Material to process:
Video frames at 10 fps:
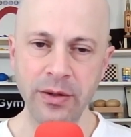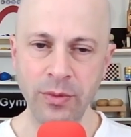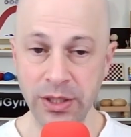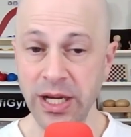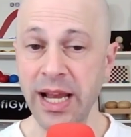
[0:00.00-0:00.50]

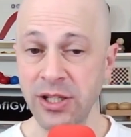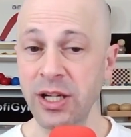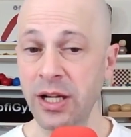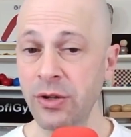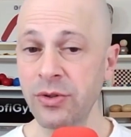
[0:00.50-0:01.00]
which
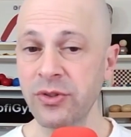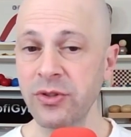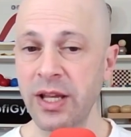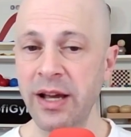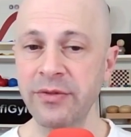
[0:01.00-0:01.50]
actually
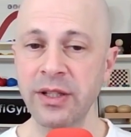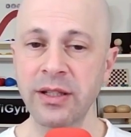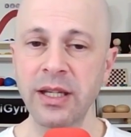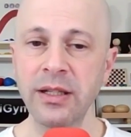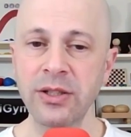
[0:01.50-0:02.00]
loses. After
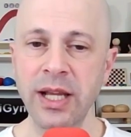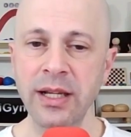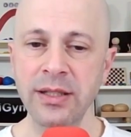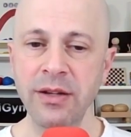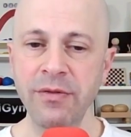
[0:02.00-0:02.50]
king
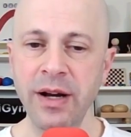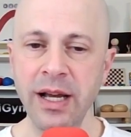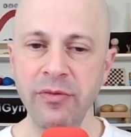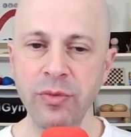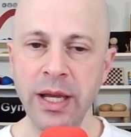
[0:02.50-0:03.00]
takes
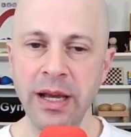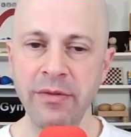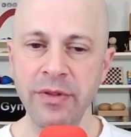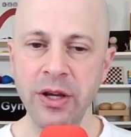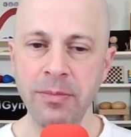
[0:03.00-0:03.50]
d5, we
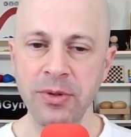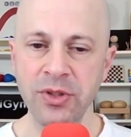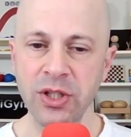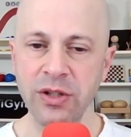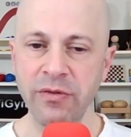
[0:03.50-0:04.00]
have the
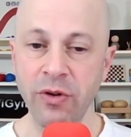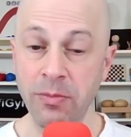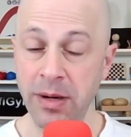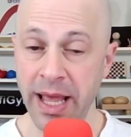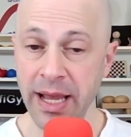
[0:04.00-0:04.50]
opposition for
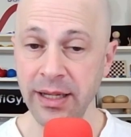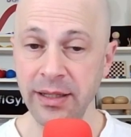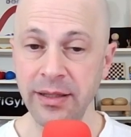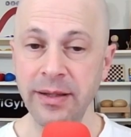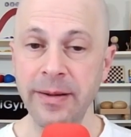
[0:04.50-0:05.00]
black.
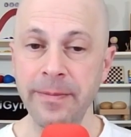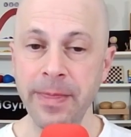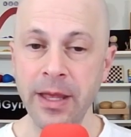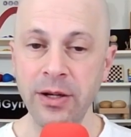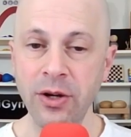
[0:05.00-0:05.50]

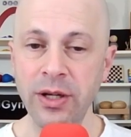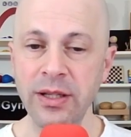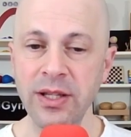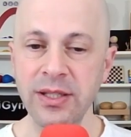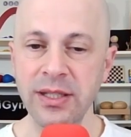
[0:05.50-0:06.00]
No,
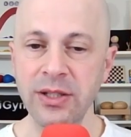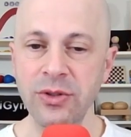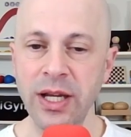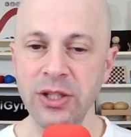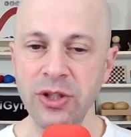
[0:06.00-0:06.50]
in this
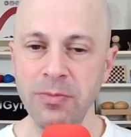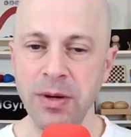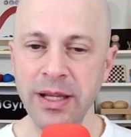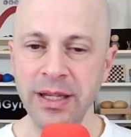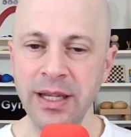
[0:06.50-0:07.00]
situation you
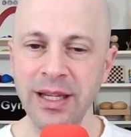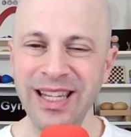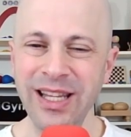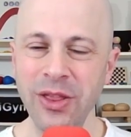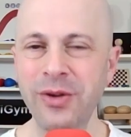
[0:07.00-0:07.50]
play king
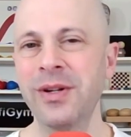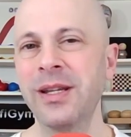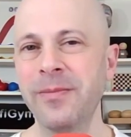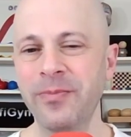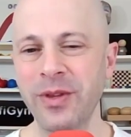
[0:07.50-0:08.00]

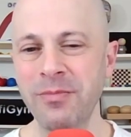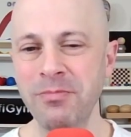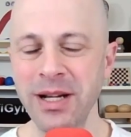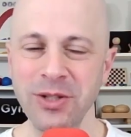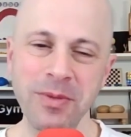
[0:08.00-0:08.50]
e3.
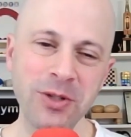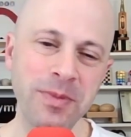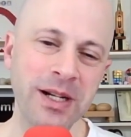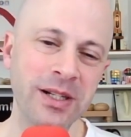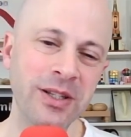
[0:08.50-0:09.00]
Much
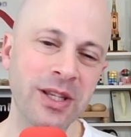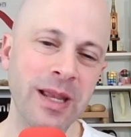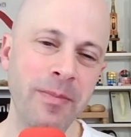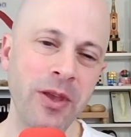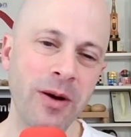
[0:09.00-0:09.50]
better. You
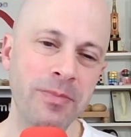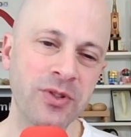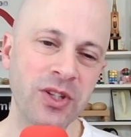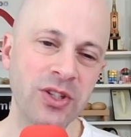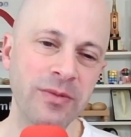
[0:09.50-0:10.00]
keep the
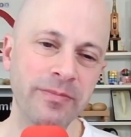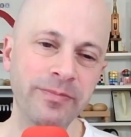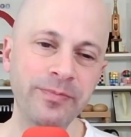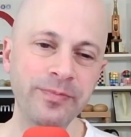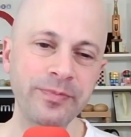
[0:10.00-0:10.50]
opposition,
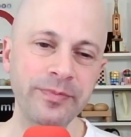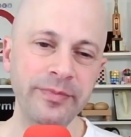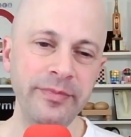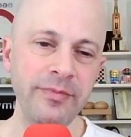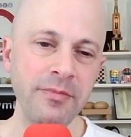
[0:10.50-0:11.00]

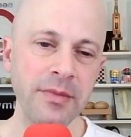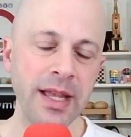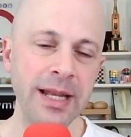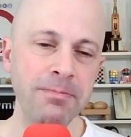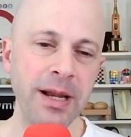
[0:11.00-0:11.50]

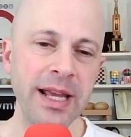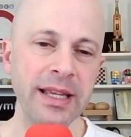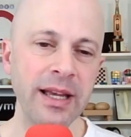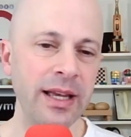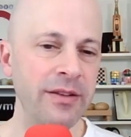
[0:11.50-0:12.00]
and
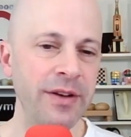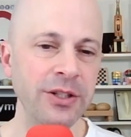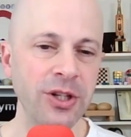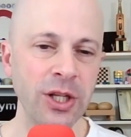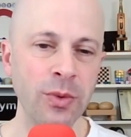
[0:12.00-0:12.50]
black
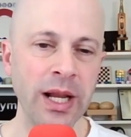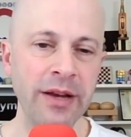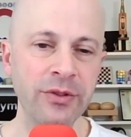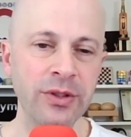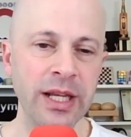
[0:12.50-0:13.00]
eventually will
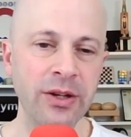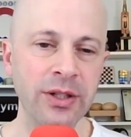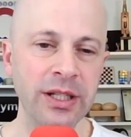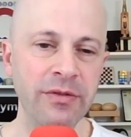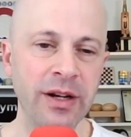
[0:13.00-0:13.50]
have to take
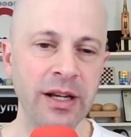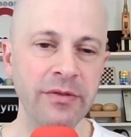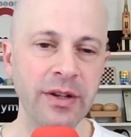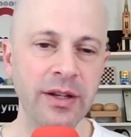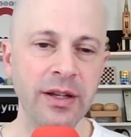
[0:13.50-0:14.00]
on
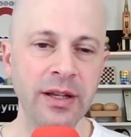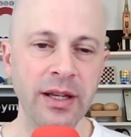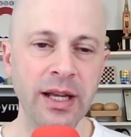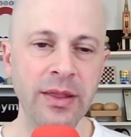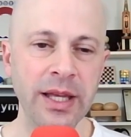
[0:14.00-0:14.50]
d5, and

==

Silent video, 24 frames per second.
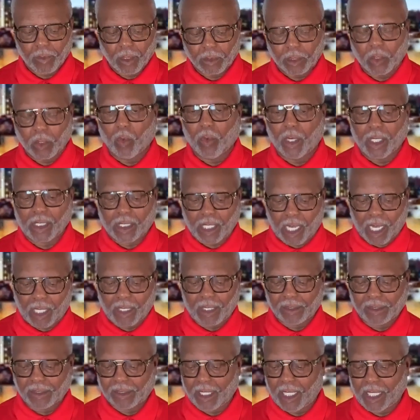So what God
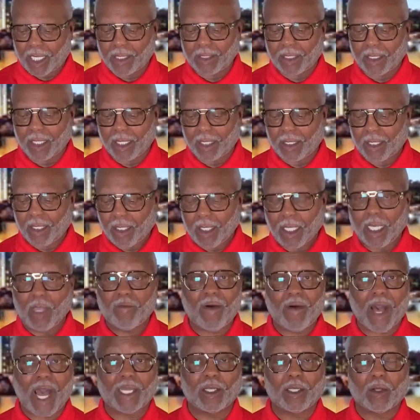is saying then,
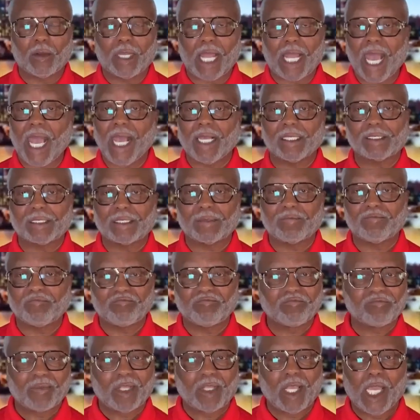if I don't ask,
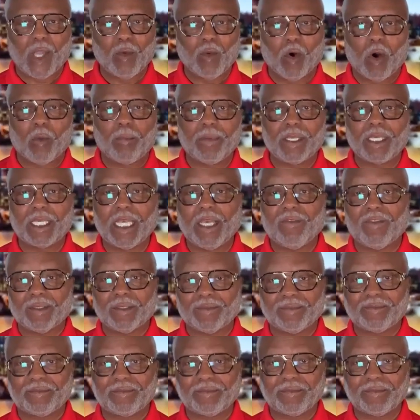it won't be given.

Your task: Skip every picture, and restate word for word only the lines above from the line containing "[0:00.00-0:00.50]" to the line containing "[0:07.50-0:08.00]", both of them included.

Written response:
[0:00.00-0:00.50]

[0:00.50-0:01.00]
which
[0:01.00-0:01.50]
actually
[0:01.50-0:02.00]
loses. After
[0:02.00-0:02.50]
king
[0:02.50-0:03.00]
takes
[0:03.00-0:03.50]
d5, we
[0:03.50-0:04.00]
have the
[0:04.00-0:04.50]
opposition for
[0:04.50-0:05.00]
black.
[0:05.00-0:05.50]

[0:05.50-0:06.00]
No,
[0:06.00-0:06.50]
in this
[0:06.50-0:07.00]
situation you
[0:07.00-0:07.50]
play king
[0:07.50-0:08.00]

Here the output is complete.